*TASK TO COMPLETE*
Transcribe the entries exactly as they stand below, passing over any picture.

Saved data entries:
╭──
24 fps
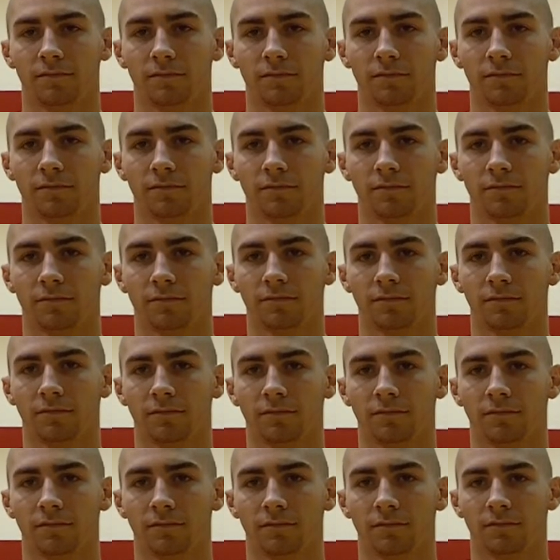
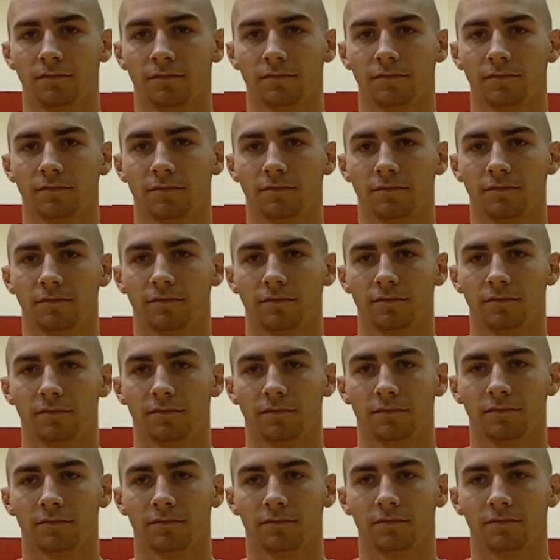
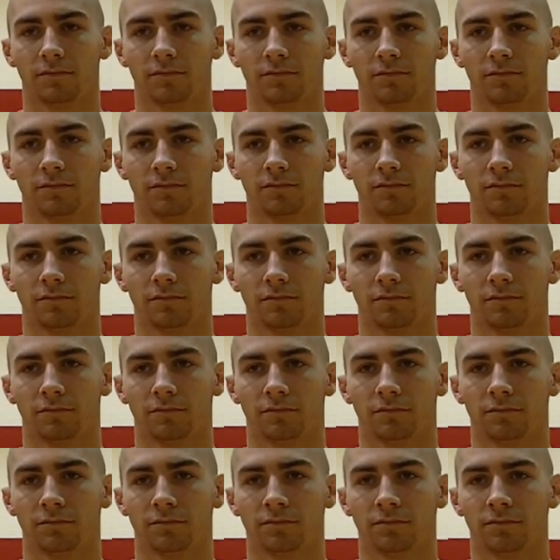
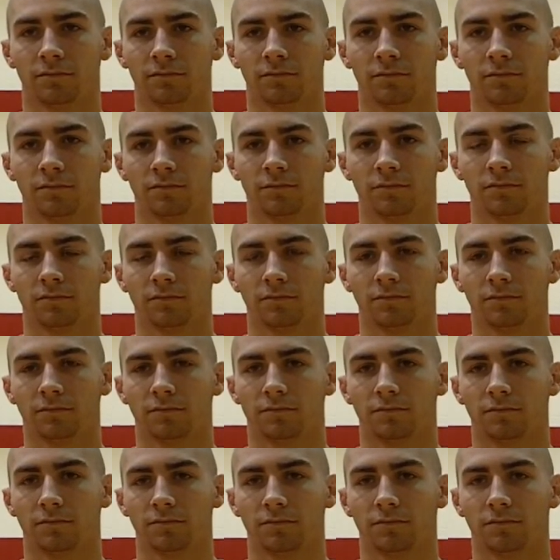
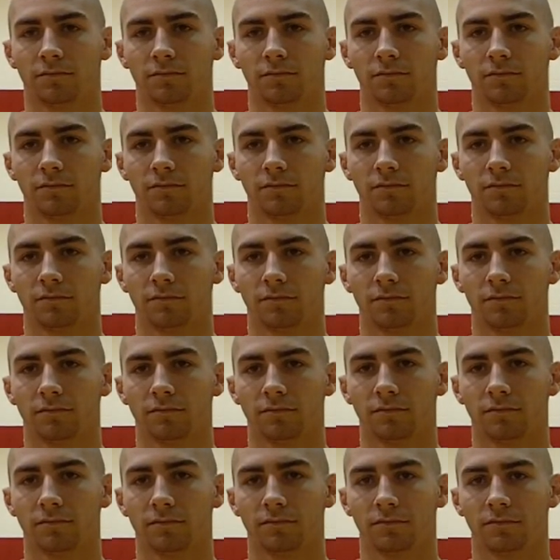
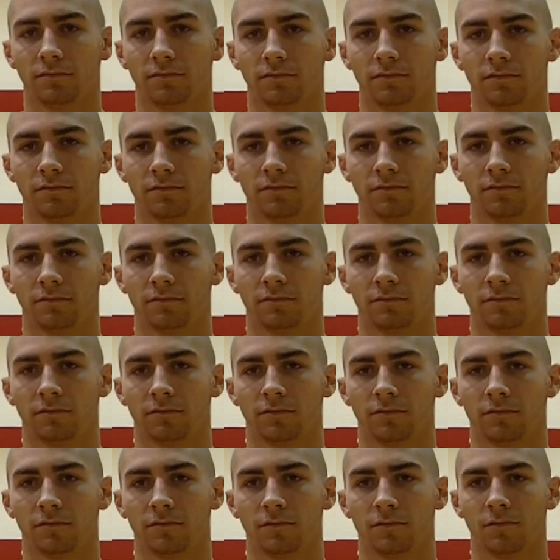
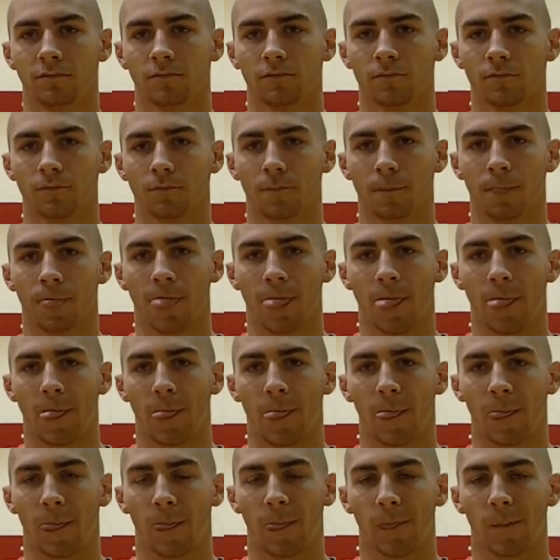
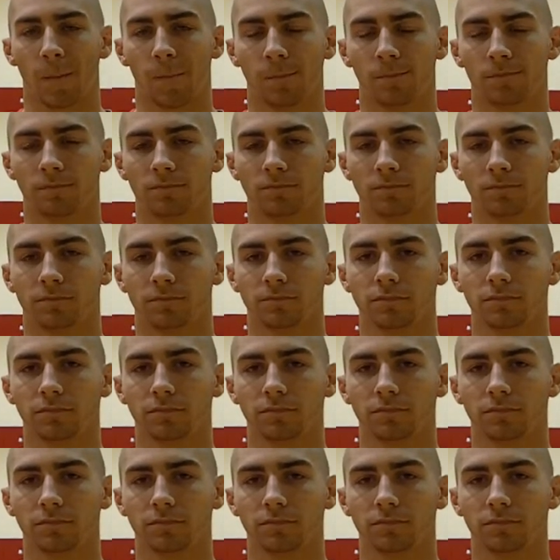No words are spoken by the person on screen.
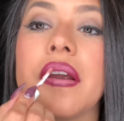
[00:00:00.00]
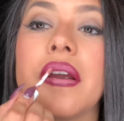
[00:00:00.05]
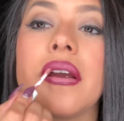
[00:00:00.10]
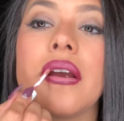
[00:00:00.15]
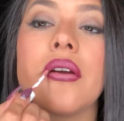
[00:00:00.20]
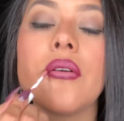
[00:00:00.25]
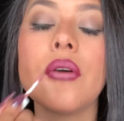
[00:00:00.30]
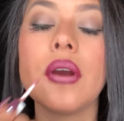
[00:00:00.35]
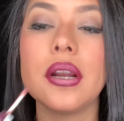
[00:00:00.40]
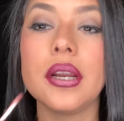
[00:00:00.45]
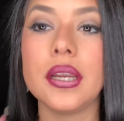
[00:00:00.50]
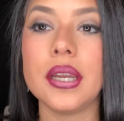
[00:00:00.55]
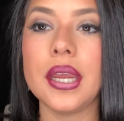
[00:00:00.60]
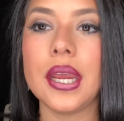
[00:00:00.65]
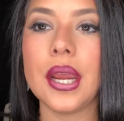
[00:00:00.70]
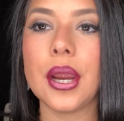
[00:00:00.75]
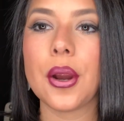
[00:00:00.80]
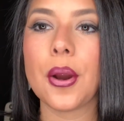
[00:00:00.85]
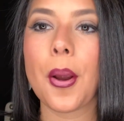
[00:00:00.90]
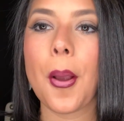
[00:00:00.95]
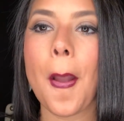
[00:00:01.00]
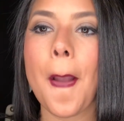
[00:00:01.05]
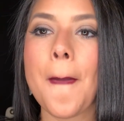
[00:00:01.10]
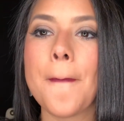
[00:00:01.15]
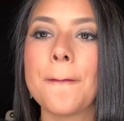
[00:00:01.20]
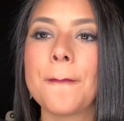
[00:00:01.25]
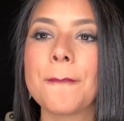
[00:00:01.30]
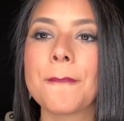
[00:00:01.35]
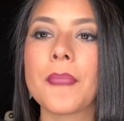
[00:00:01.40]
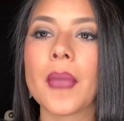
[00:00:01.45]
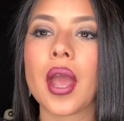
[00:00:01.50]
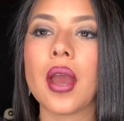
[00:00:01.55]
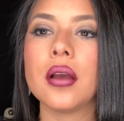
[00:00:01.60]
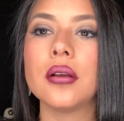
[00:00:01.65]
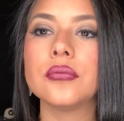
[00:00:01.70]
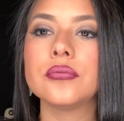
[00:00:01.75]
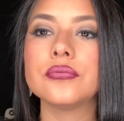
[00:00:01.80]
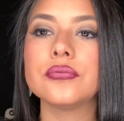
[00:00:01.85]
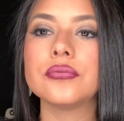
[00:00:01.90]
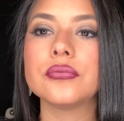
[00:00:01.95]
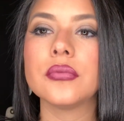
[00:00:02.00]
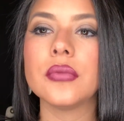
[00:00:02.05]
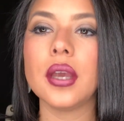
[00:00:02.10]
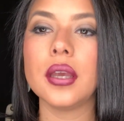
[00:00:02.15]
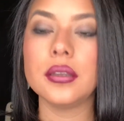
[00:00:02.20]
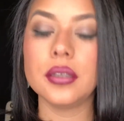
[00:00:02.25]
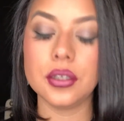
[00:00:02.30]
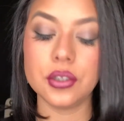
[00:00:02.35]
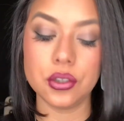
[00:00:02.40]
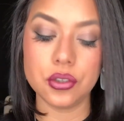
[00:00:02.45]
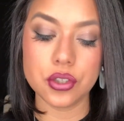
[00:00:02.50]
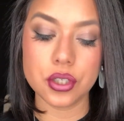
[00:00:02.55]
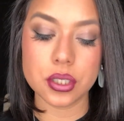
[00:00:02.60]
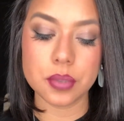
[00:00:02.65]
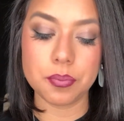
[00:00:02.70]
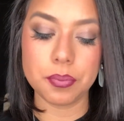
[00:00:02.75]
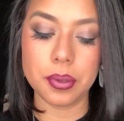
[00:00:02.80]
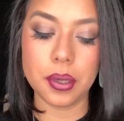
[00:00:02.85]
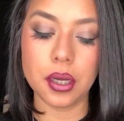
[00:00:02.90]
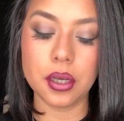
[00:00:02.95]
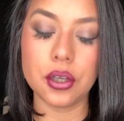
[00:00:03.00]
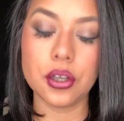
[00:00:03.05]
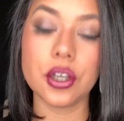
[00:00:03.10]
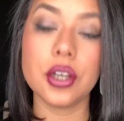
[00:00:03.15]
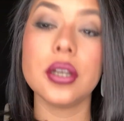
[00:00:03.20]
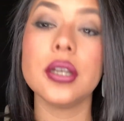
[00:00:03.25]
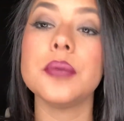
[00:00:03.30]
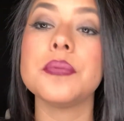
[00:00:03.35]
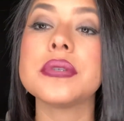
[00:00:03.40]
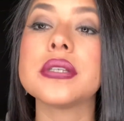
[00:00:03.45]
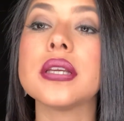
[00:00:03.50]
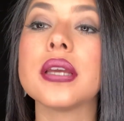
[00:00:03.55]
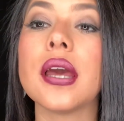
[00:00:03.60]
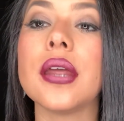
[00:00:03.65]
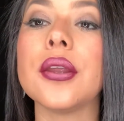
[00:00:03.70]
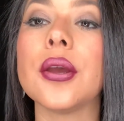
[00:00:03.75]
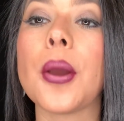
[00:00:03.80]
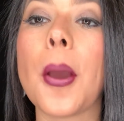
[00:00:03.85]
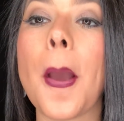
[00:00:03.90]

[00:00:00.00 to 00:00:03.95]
Right in here. And then you just pucker your lips together.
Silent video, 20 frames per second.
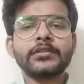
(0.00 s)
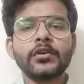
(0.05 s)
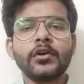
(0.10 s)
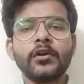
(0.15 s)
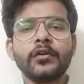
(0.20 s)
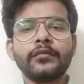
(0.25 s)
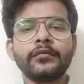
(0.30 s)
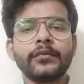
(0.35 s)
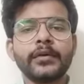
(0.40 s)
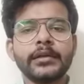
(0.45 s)

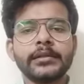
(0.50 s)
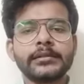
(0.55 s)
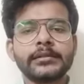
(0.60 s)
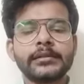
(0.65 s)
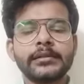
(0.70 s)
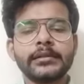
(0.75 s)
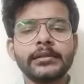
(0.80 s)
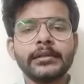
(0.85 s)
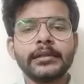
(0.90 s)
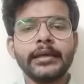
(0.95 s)
of
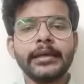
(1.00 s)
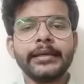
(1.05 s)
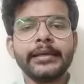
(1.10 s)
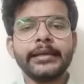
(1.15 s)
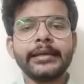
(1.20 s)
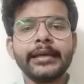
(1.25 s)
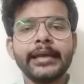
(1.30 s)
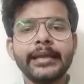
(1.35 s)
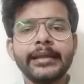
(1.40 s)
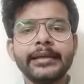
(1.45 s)

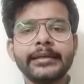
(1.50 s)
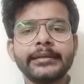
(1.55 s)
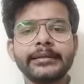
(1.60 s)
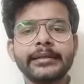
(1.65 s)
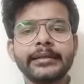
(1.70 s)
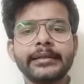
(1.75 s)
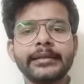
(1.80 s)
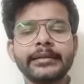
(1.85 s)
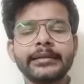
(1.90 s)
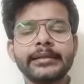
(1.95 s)
any
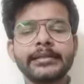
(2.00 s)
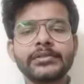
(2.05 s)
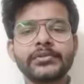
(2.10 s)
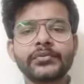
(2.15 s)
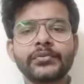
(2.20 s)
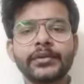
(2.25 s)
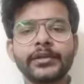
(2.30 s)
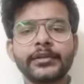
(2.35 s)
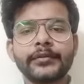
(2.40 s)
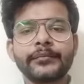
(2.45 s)
character in the
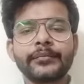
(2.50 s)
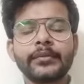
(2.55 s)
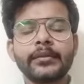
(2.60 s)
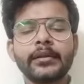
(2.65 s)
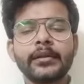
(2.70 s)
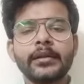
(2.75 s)
string.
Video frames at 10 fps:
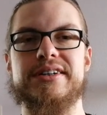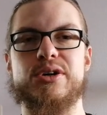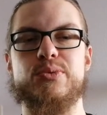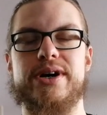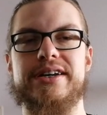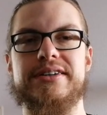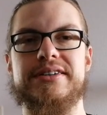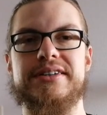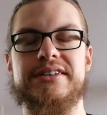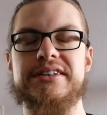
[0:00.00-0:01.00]
quite
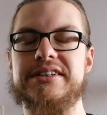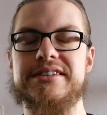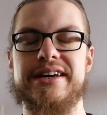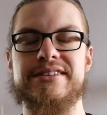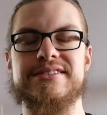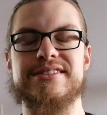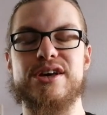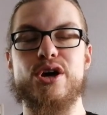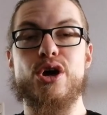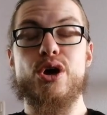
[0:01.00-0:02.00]
an intense
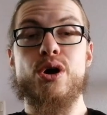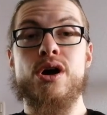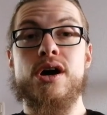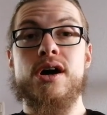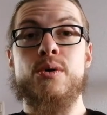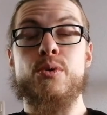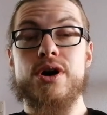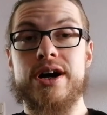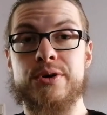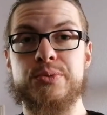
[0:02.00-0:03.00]

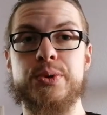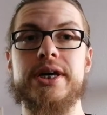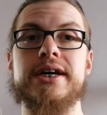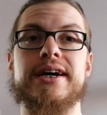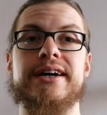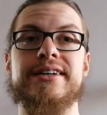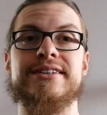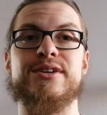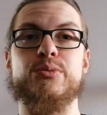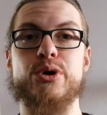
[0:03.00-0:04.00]
workout week
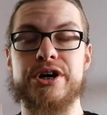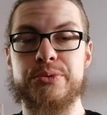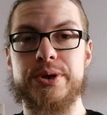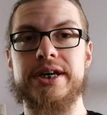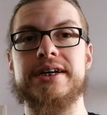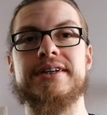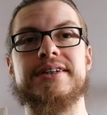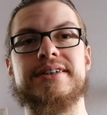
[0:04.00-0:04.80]
and work week.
╰──
*SOLUTION TO THIS TASK*
24 fps
No words are spoken by the person on screen.
[00:00:00.00]
[00:00:00.05]
[00:00:00.10]
[00:00:00.15]
[00:00:00.20]
[00:00:00.25]
[00:00:00.30]
[00:00:00.35]
[00:00:00.40]
[00:00:00.45]
[00:00:00.50]
[00:00:00.55]
[00:00:00.60]
[00:00:00.65]
[00:00:00.70]
[00:00:00.75]
[00:00:00.80]
[00:00:00.85]
[00:00:00.90]
[00:00:00.95]
[00:00:01.00]
[00:00:01.05]
[00:00:01.10]
[00:00:01.15]
[00:00:01.20]
[00:00:01.25]
[00:00:01.30]
[00:00:01.35]
[00:00:01.40]
[00:00:01.45]
[00:00:01.50]
[00:00:01.55]
[00:00:01.60]
[00:00:01.65]
[00:00:01.70]
[00:00:01.75]
[00:00:01.80]
[00:00:01.85]
[00:00:01.90]
[00:00:01.95]
[00:00:02.00]
[00:00:02.05]
[00:00:02.10]
[00:00:02.15]
[00:00:02.20]
[00:00:02.25]
[00:00:02.30]
[00:00:02.35]
[00:00:02.40]
[00:00:02.45]
[00:00:02.50]
[00:00:02.55]
[00:00:02.60]
[00:00:02.65]
[00:00:02.70]
[00:00:02.75]
[00:00:02.80]
[00:00:02.85]
[00:00:02.90]
[00:00:02.95]
[00:00:03.00]
[00:00:03.05]
[00:00:03.10]
[00:00:03.15]
[00:00:03.20]
[00:00:03.25]
[00:00:03.30]
[00:00:03.35]
[00:00:03.40]
[00:00:03.45]
[00:00:03.50]
[00:00:03.55]
[00:00:03.60]
[00:00:03.65]
[00:00:03.70]
[00:00:03.75]
[00:00:03.80]
[00:00:03.85]
[00:00:03.90]

[00:00:00.00 to 00:00:03.95]
Right in here. And then you just pucker your lips together.
Silent video, 20 frames per second.
(0.00 s)
(0.05 s)
(0.10 s)
(0.15 s)
(0.20 s)
(0.25 s)
(0.30 s)
(0.35 s)
(0.40 s)
(0.45 s)

(0.50 s)
(0.55 s)
(0.60 s)
(0.65 s)
(0.70 s)
(0.75 s)
(0.80 s)
(0.85 s)
(0.90 s)
(0.95 s)
of
(1.00 s)
(1.05 s)
(1.10 s)
(1.15 s)
(1.20 s)
(1.25 s)
(1.30 s)
(1.35 s)
(1.40 s)
(1.45 s)

(1.50 s)
(1.55 s)
(1.60 s)
(1.65 s)
(1.70 s)
(1.75 s)
(1.80 s)
(1.85 s)
(1.90 s)
(1.95 s)
any
(2.00 s)
(2.05 s)
(2.10 s)
(2.15 s)
(2.20 s)
(2.25 s)
(2.30 s)
(2.35 s)
(2.40 s)
(2.45 s)
character in the
(2.50 s)
(2.55 s)
(2.60 s)
(2.65 s)
(2.70 s)
(2.75 s)
string.
Video frames at 10 fps:
[0:00.00-0:01.00]
quite
[0:01.00-0:02.00]
an intense
[0:02.00-0:03.00]

[0:03.00-0:04.00]
workout week
[0:04.00-0:04.80]
and work week.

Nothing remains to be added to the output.